_Task_
All entries are to be transcribed exactly. Pictures are not part of the copy.

[Extracted data entries]
+---+
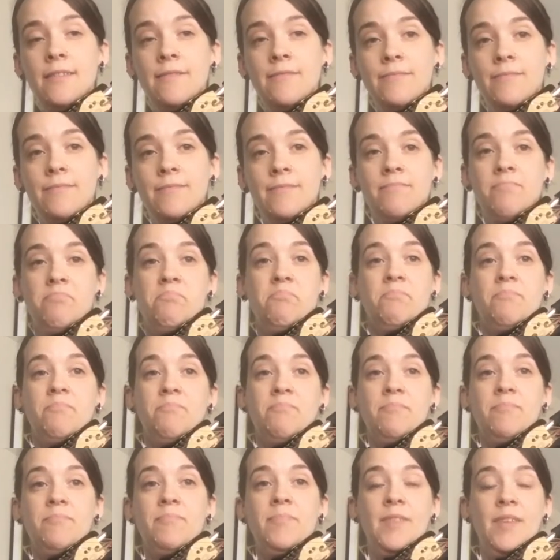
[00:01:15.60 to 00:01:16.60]

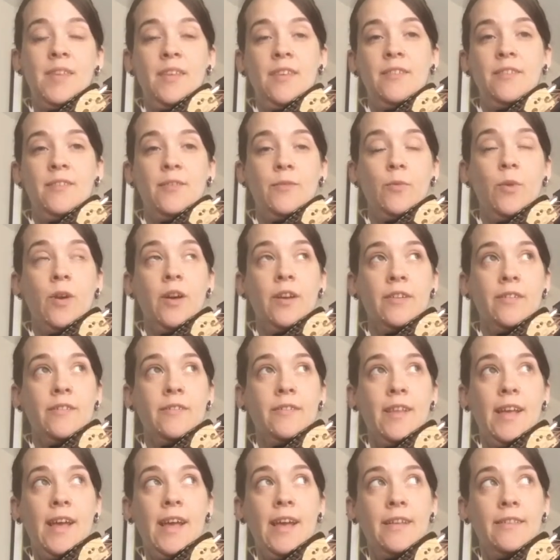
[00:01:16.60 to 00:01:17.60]
This works
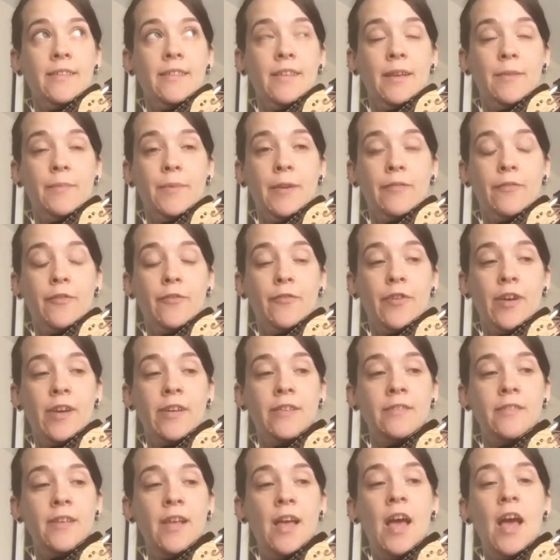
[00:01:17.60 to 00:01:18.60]
as a bit of a
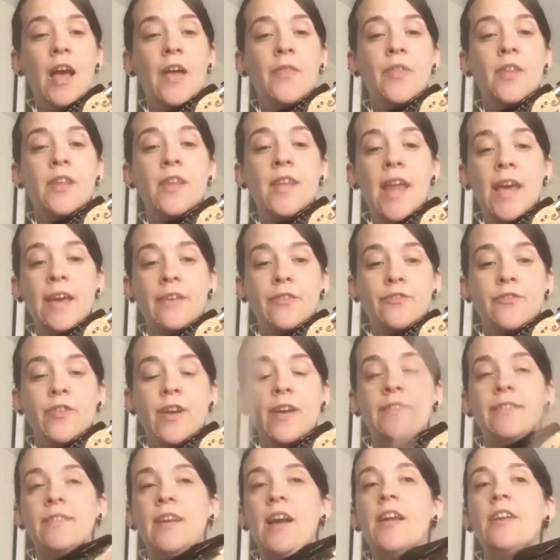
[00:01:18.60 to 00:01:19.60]
phrase. The next
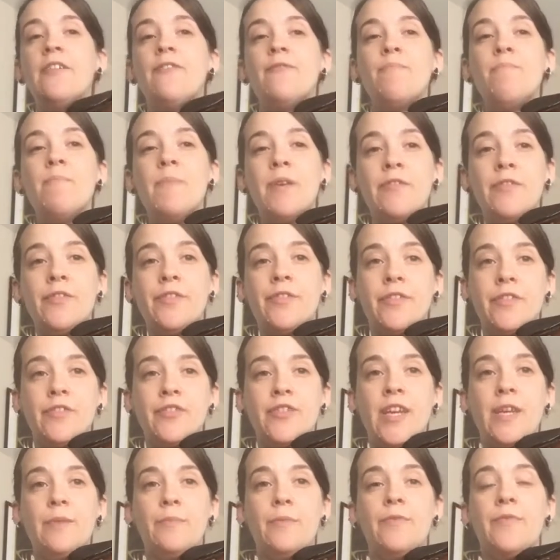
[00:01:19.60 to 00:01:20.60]
phrase kind of mirrors the
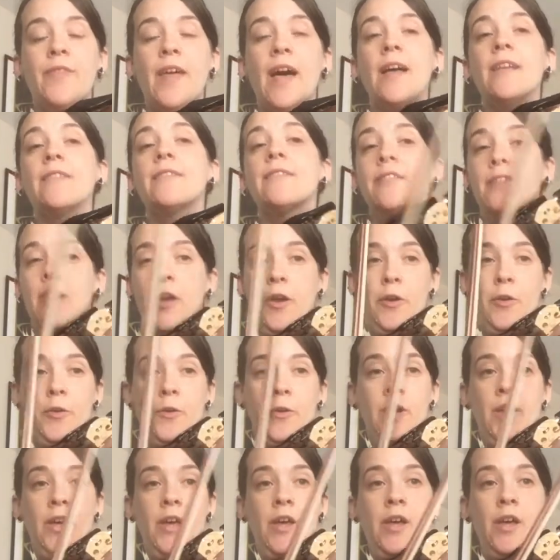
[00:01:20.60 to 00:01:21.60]
shape of that. So
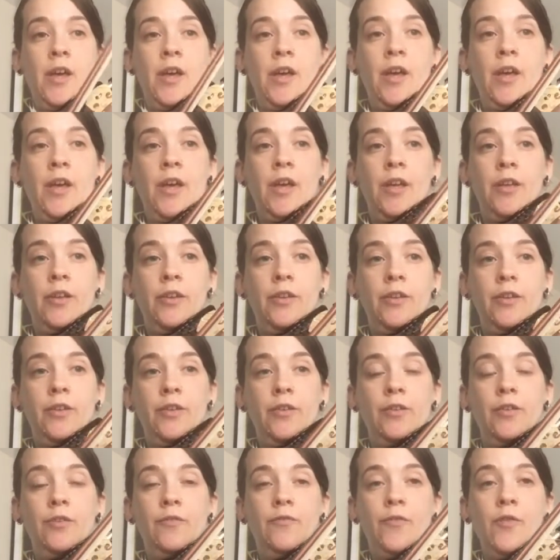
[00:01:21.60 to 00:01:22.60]

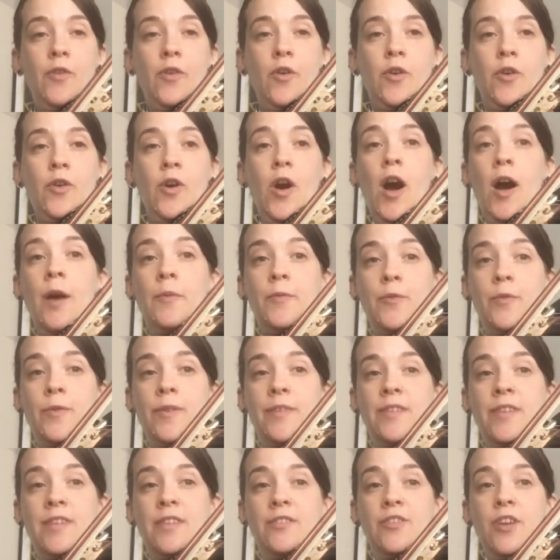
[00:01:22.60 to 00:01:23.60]
you've got up to a
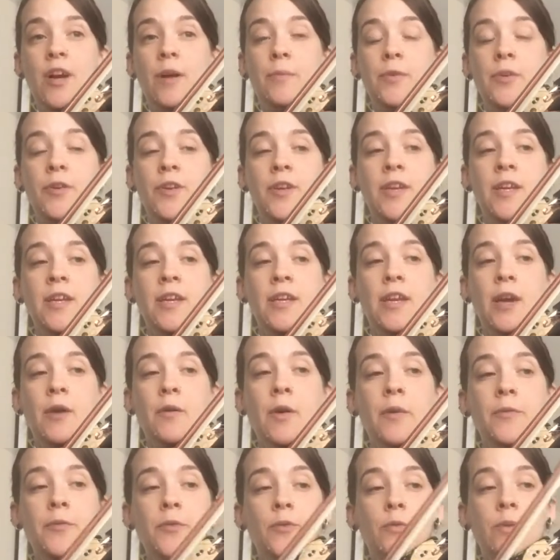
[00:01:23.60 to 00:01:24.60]
C sharp, you're going to go
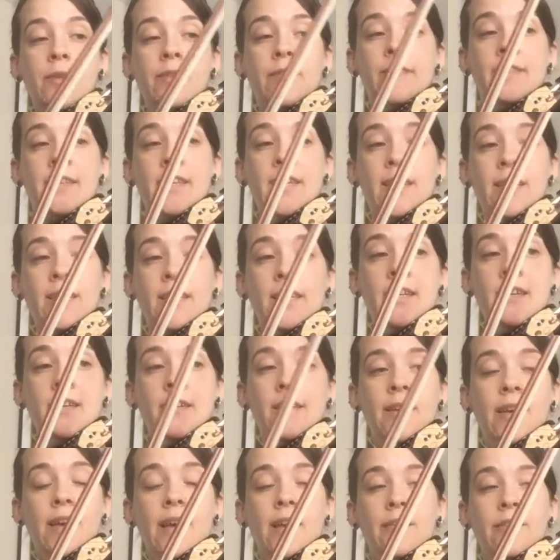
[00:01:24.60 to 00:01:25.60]
up to a D
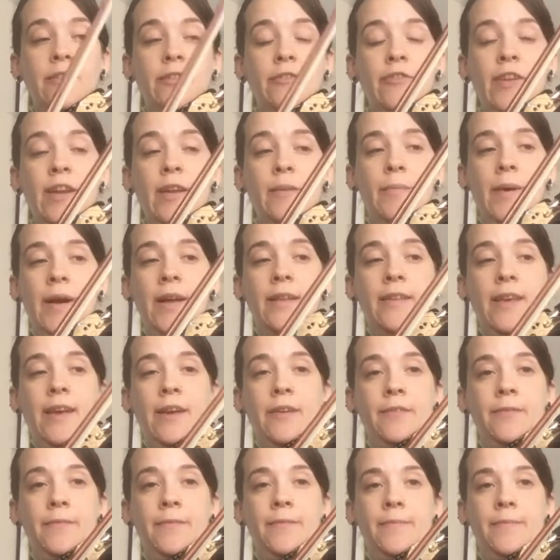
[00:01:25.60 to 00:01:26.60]
and straight back down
+---+
_Response below_
[00:01:15.60 to 00:01:16.60]

[00:01:16.60 to 00:01:17.60]
This works
[00:01:17.60 to 00:01:18.60]
as a bit of a
[00:01:18.60 to 00:01:19.60]
phrase. The next
[00:01:19.60 to 00:01:20.60]
phrase kind of mirrors the
[00:01:20.60 to 00:01:21.60]
shape of that. So
[00:01:21.60 to 00:01:22.60]

[00:01:22.60 to 00:01:23.60]
you've got up to a
[00:01:23.60 to 00:01:24.60]
C sharp, you're going to go
[00:01:24.60 to 00:01:25.60]
up to a D
[00:01:25.60 to 00:01:26.60]
and straight back down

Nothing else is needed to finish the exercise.